BEGIN Entries supplied

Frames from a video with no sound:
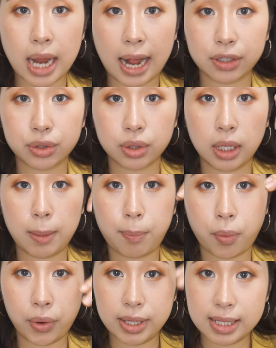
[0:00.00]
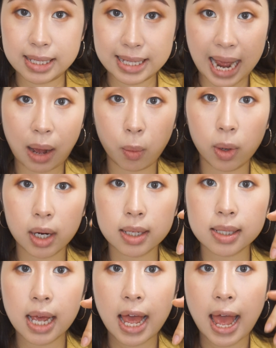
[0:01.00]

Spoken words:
naturally points downwards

END Entries supplied

▶ [Task directions] The data above must be written out again without alteration, and the pictures in them must be excluded.

▶ [Written answer]
Frames from a video with no sound:
[0:00.00]
[0:01.00]

Spoken words:
naturally points downwards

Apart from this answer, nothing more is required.